В первую очередь стремились «освободить» сцену от драматургии, от литературы. В сознании модернистов ценность театра исчерпывалась самодовлеющей игрой сценических форм, изощренностью условных приемов, зрелищностью режиссерской партитуры. Тогда распространилась и стала крылатой фраза, что пьеса – только «предлог» для спектакля и значение ее едва ли не второстепенное. Декларированный режиссером и теоретиком Г. Фуксом в книге «Революция театра» (опубликована в России в 1908 г.) мятеж против «засилья» литературы захватил многих участников авангардистского движения.
Идеология и эстетика Мейерхольда
Виднейшим среди них, поистине вождем театрального модернизма был Вс. Э. Мейерхольд (1876–1940).
Двадцатые годы оказались эпохой победоносного торжества Мейерхольда, его сторонников и последователей, – с их воинствующей безбожностью, отрицанием русских национальных традиций и ценностей и вызывающе игровым, в сущности, бездуховным отношением к миру. Эстетизация развратных действий, культ расхристанности как эпицентр художества – типичные проявления «театральности», составившей наследие «мастера» (режиссер любил, чтобы его так называли).
Еще в предреволюционные годы Мейерхольд утверждал самоценность искусства, противопоставлял художественное творчество жизни, отрицал исторически сложившуюся в отечественной культуре совокупность традиций.
По выражению искусствоведа В. Н. Прокофьева, режиссер вступил в борьбу против самого человечного искусства в русском театре, против эстетики Чехова, Горького, Льва Толстого, Станиславского, противопоставив ему условный театр масок, трагический гротеск, балаган. Именно он чаще всего, по его собственному выражению, «наносил удар в сердце человека», когда заставлял актеров создавать сценический образ по законам стилизации и барельефа.
Шумный резонанс в свое время имела его постановка оперы М. Мусоргского «Борис Годунов» в Мариинском театре (1911). Уже тогда зрителям бросалась в глаза странная наклонность изображать древний русский быт непременно так, чтобы из него «сквозило русское варварство и голая нищета». Народ в спектакле предстал нищенски одетым, в лаптях, в лохмотьях, в народной толпе возникали юродивый в невероятном отрепье, непристойный скоморох, пьяные бродяги. Тенденциозная последовательность Мейерхольда рождала законное недоумение критики: «Почему же русский couler local должен состоять непременно в пьянстве, в пьяном бормотании, в свинских позах и бесстыдных телодвижениях? Почему же, раз вы выводите толпу, то непременно нужны первобытные лапти, нищенские свитки, какие-то звериные шапки, рубища, опорки и всякая тому подобная дрянь?» 3.
Короткое время близкий Мейерхольду А. А. Блок вскоре почувствовал отвлеченно-умозрительный характер его спектаклей.

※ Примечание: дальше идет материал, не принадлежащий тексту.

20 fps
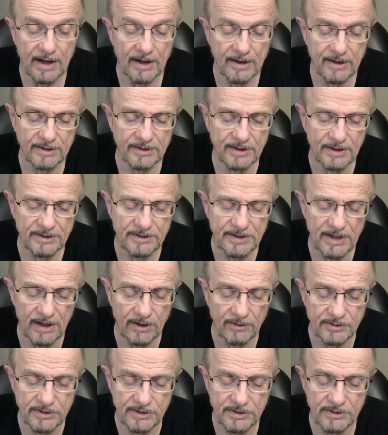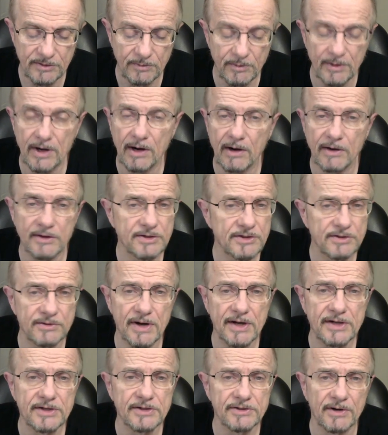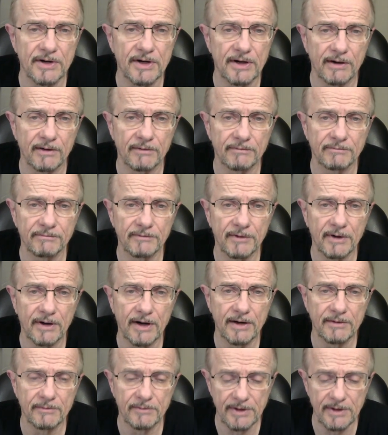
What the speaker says: it tells us we are a stranger here, all right?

О его постановках 1910-х годов поэт писал: «Узорные финтифлюшки вокруг пустынной души, которая и хотела бы любить, но не знает источников истинной любви. Так как нет никакого центра… Претензии на пересаживанье каких-то графов Гоцци на наш бедный, задумчивый, умный север, русский, – есть только бесчинство» 4.
Блок в письмах достаточно беспощадно оценивал режиссера, относя его к числу «прирожденных плагиаторов с убогим содержанием души, но с впечатлительностью, которая производит впечатление таланта», и, считав, что Мейерхольд погибнет как художник, если не бросит «вовсе кукольное и не вернется к человеку».
Уместно напомнить и о наблюдении критика А. Р. Кугеля, который зорко подметил принципиальное расхождение режиссера с ценностными установками русской классики: «Мейерхольд всегда ненавидел быт, "преодолевал" его и всегда искал злобного, мстительного, унижающего всякое идеалистическое представление гротеска».
На Мейерхольда, конечно, сильно повлияло модное в начале XX века ницшеанство – с характерным для него идолопоклонством перед личностью. Идеология «сверхчеловека» оказалась для него мощным жизненным стимулом. В режиссерском творчестве он почувствовал возможность беспрепятственного развертывания своих притязаний, замыслов, фантазий. Мейерхольд ставил спектакли, подчиняя их своему театральному самоутверждению, ставил, по существу, ради одного героя. Этим героем, по остроумному замечанию А. Р. Кугеля, был он сам. Одной вере он не изменял никогда – вере в себя. Искусство как сотворчество, режиссура как общее дело, устремленное к сценической гармонии, к ансамблю, мало увлекали его.